- **EXTRACTED RECORDS**:
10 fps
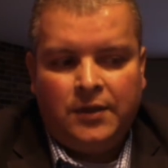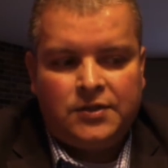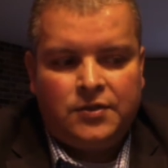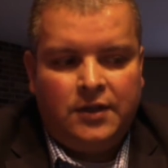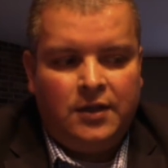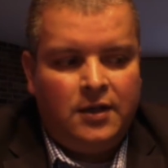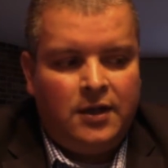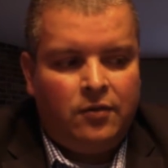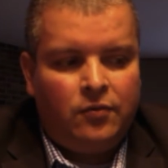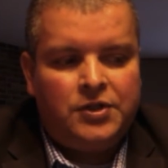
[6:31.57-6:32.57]
Actually, I
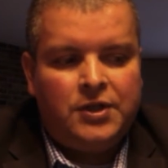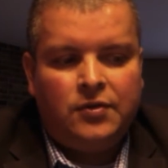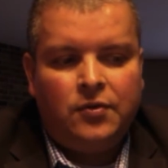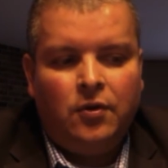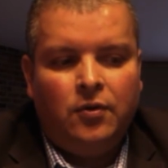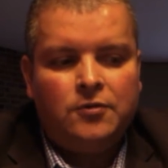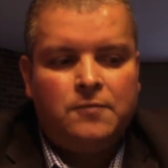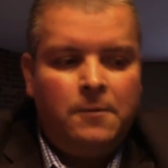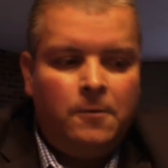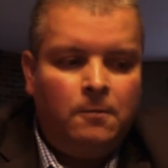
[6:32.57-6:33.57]
reached out to all those
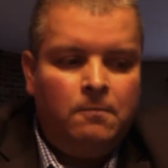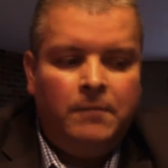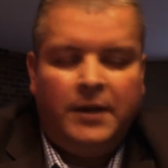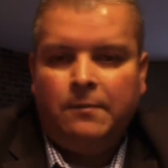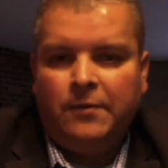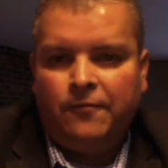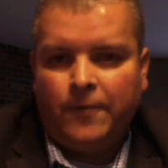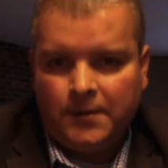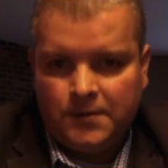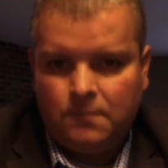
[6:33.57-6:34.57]
people, made them my
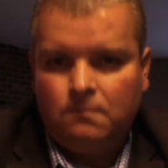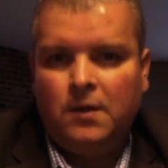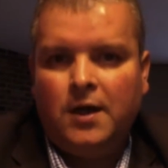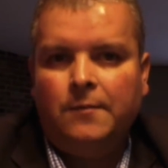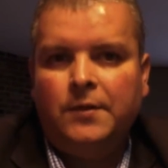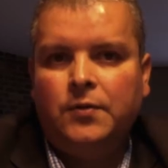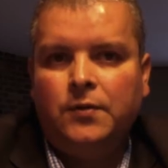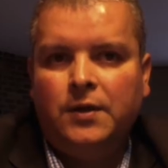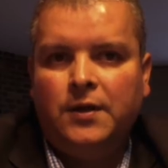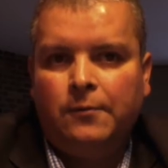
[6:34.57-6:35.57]
friends, got them into
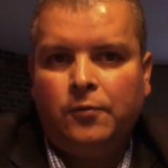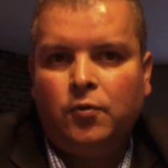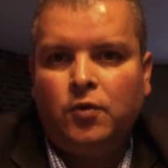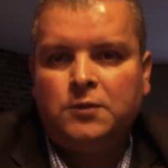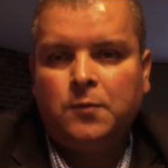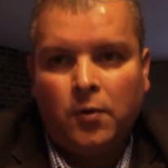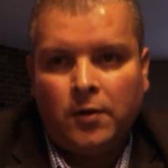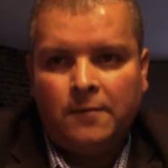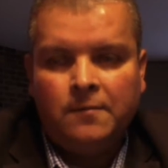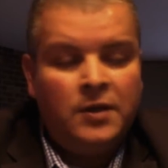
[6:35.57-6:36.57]
the Neighborhood Watch
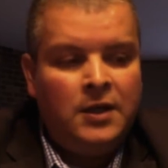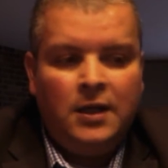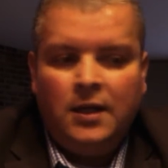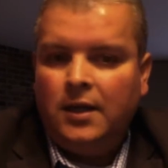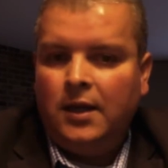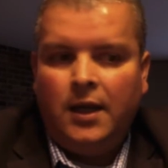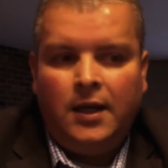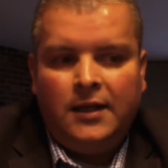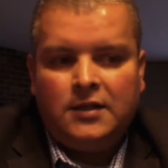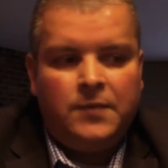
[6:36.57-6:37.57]
program,
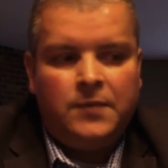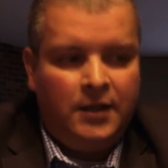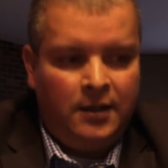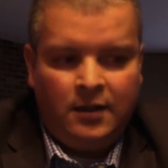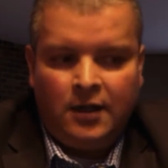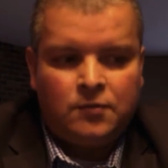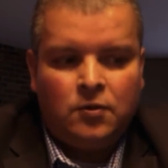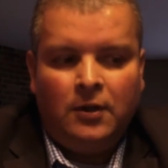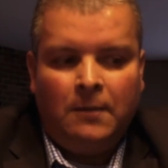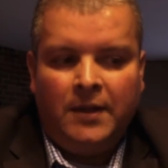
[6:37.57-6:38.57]
and it has been
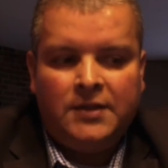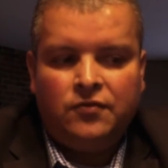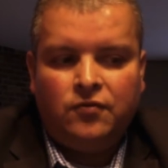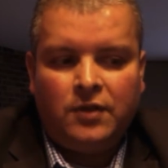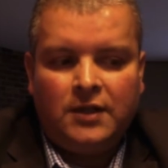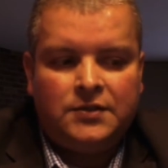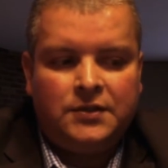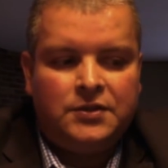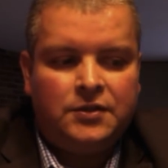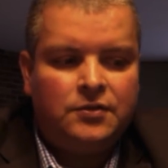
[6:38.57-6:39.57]
absolutely amazing for the last
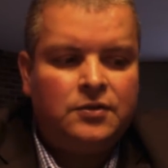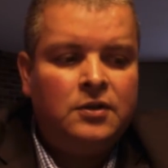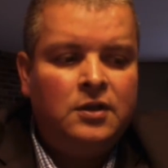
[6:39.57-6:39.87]
6 years.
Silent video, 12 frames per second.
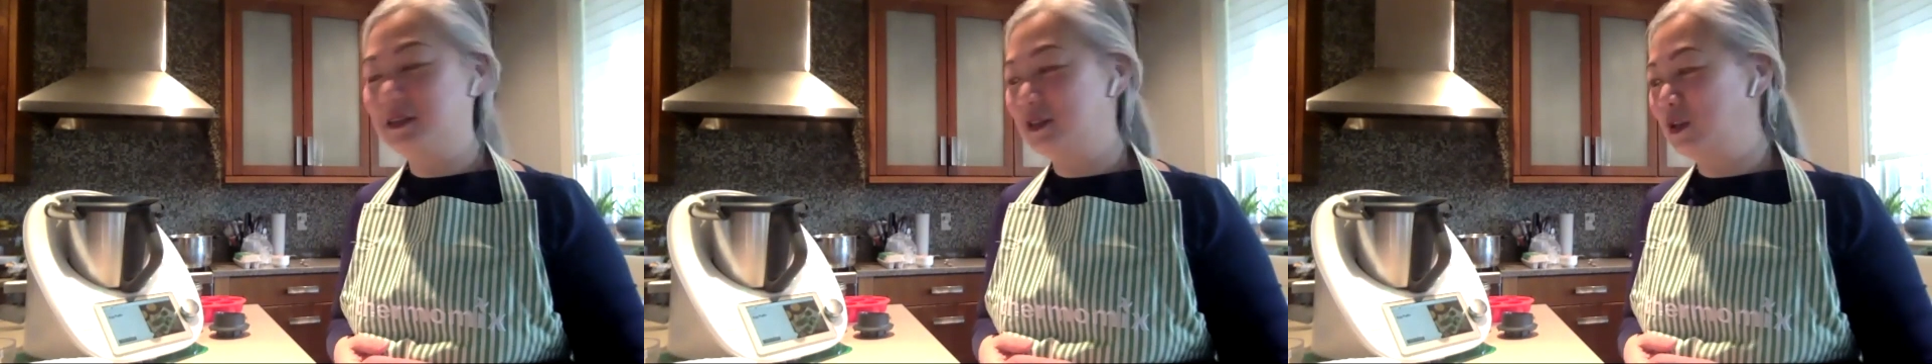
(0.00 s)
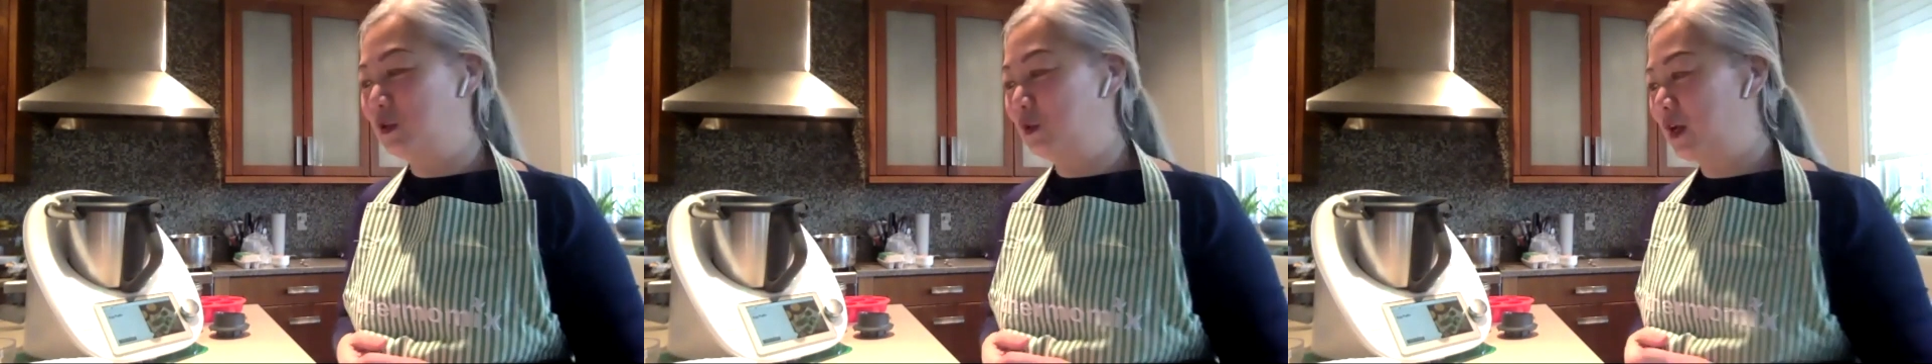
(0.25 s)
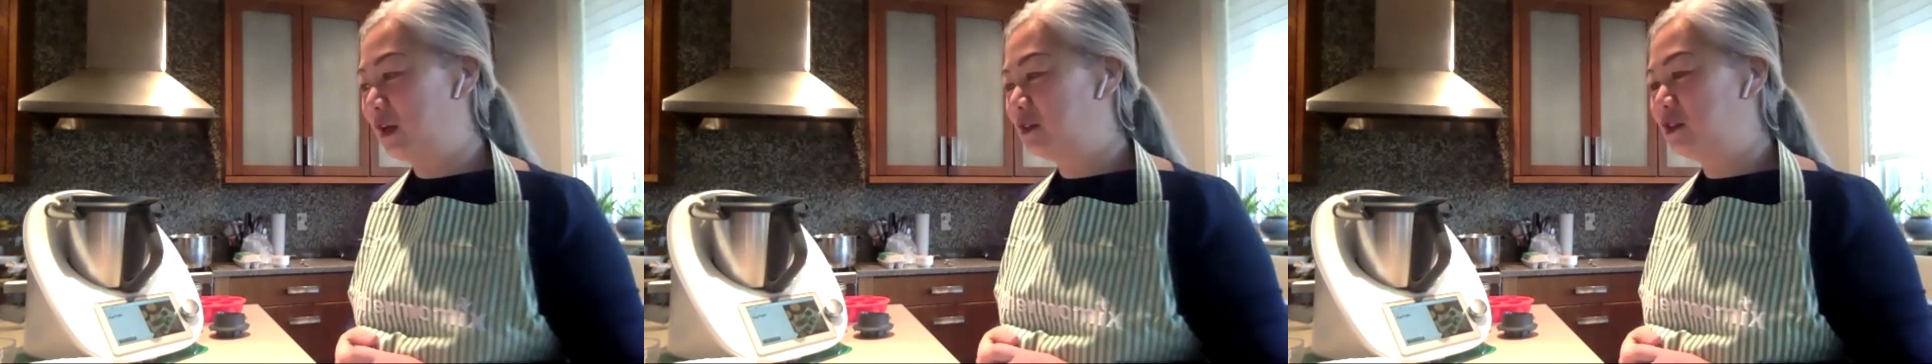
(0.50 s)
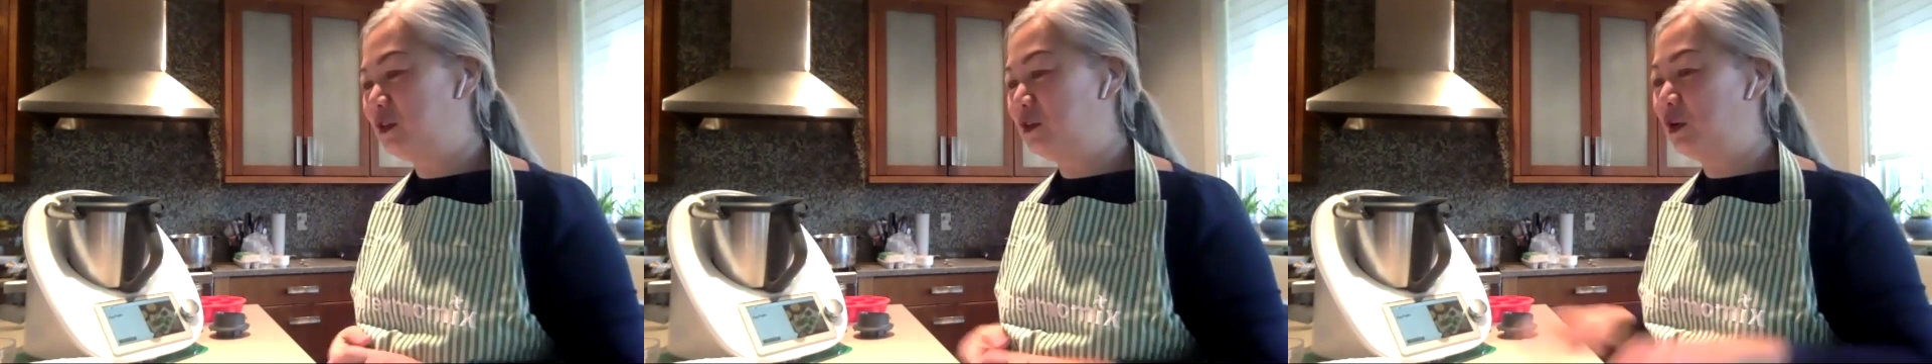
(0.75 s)
so that
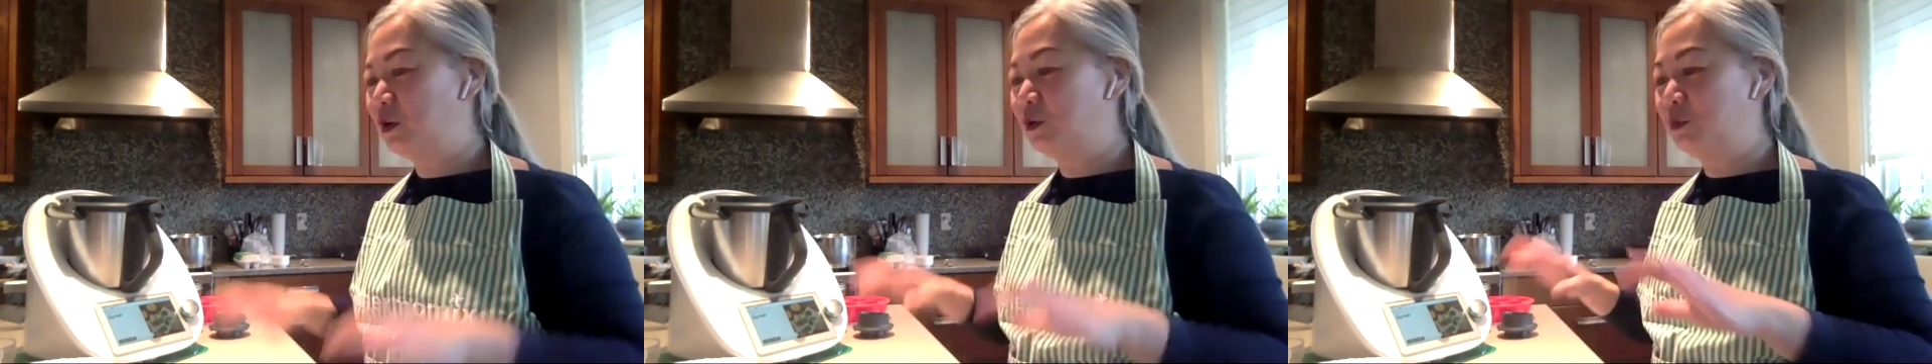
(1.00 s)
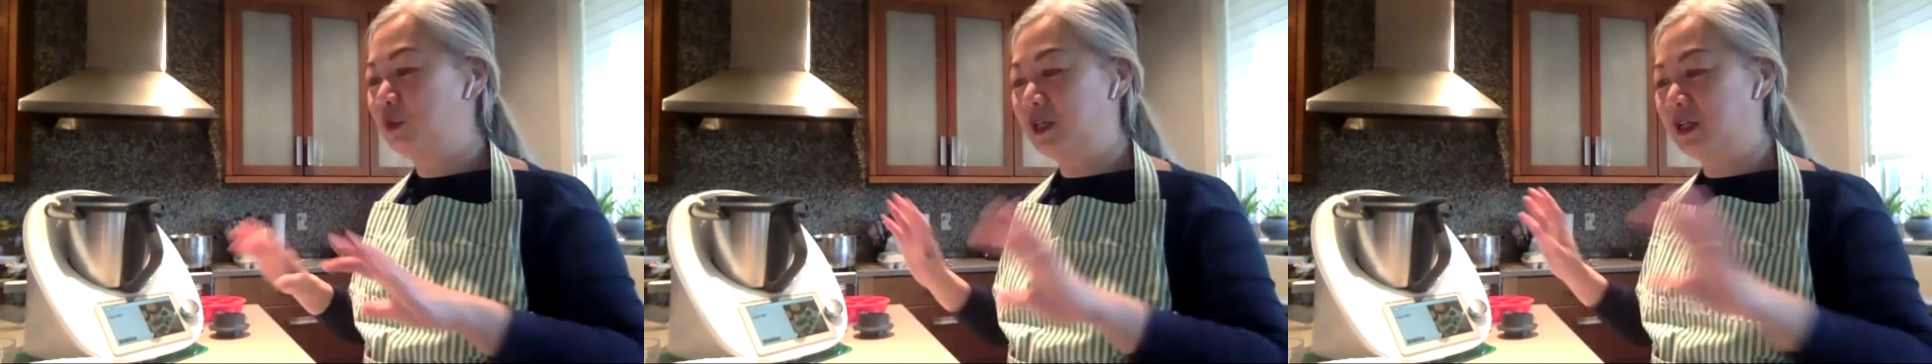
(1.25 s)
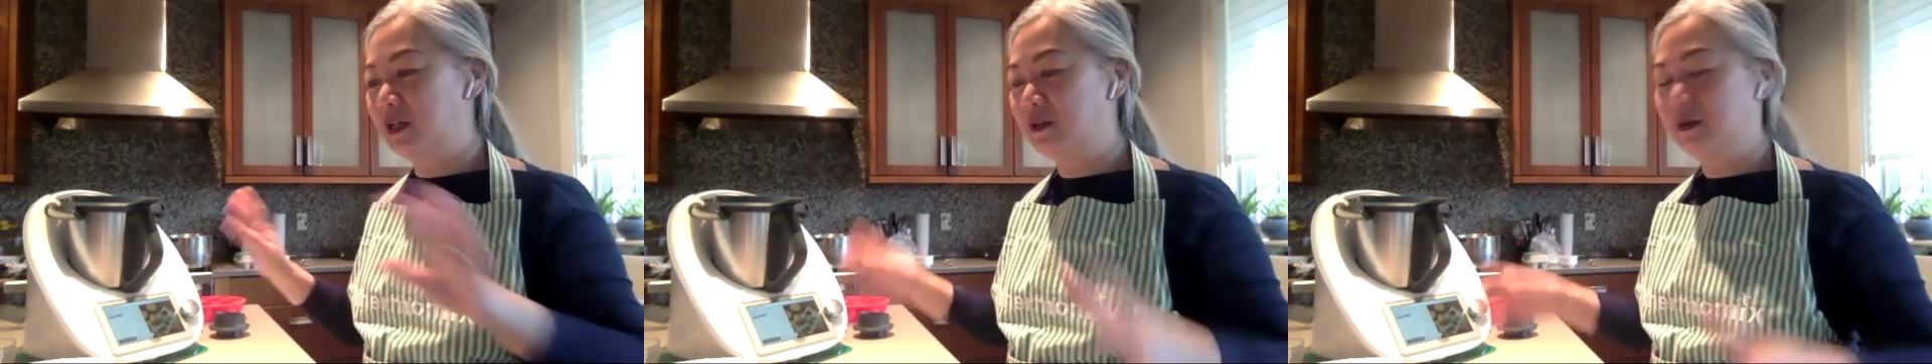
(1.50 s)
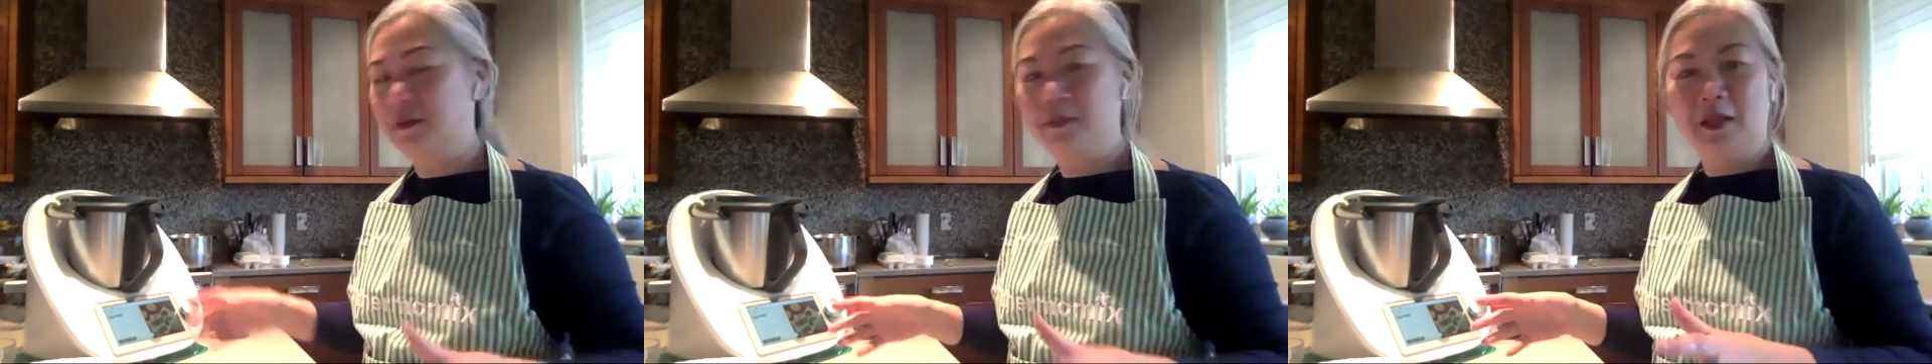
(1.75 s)
we can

- **WHAT YOU SHOULD DO**:
Although the entries contain pictures, reproduce only the rest, exactly as written.

- **COMPLETED EXERCISE**:
10 fps
[6:31.57-6:32.57]
Actually, I
[6:32.57-6:33.57]
reached out to all those
[6:33.57-6:34.57]
people, made them my
[6:34.57-6:35.57]
friends, got them into
[6:35.57-6:36.57]
the Neighborhood Watch
[6:36.57-6:37.57]
program,
[6:37.57-6:38.57]
and it has been
[6:38.57-6:39.57]
absolutely amazing for the last
[6:39.57-6:39.87]
6 years.
Silent video, 12 frames per second.
(0.00 s)
(0.25 s)
(0.50 s)
(0.75 s)
so that
(1.00 s)
(1.25 s)
(1.50 s)
(1.75 s)
we can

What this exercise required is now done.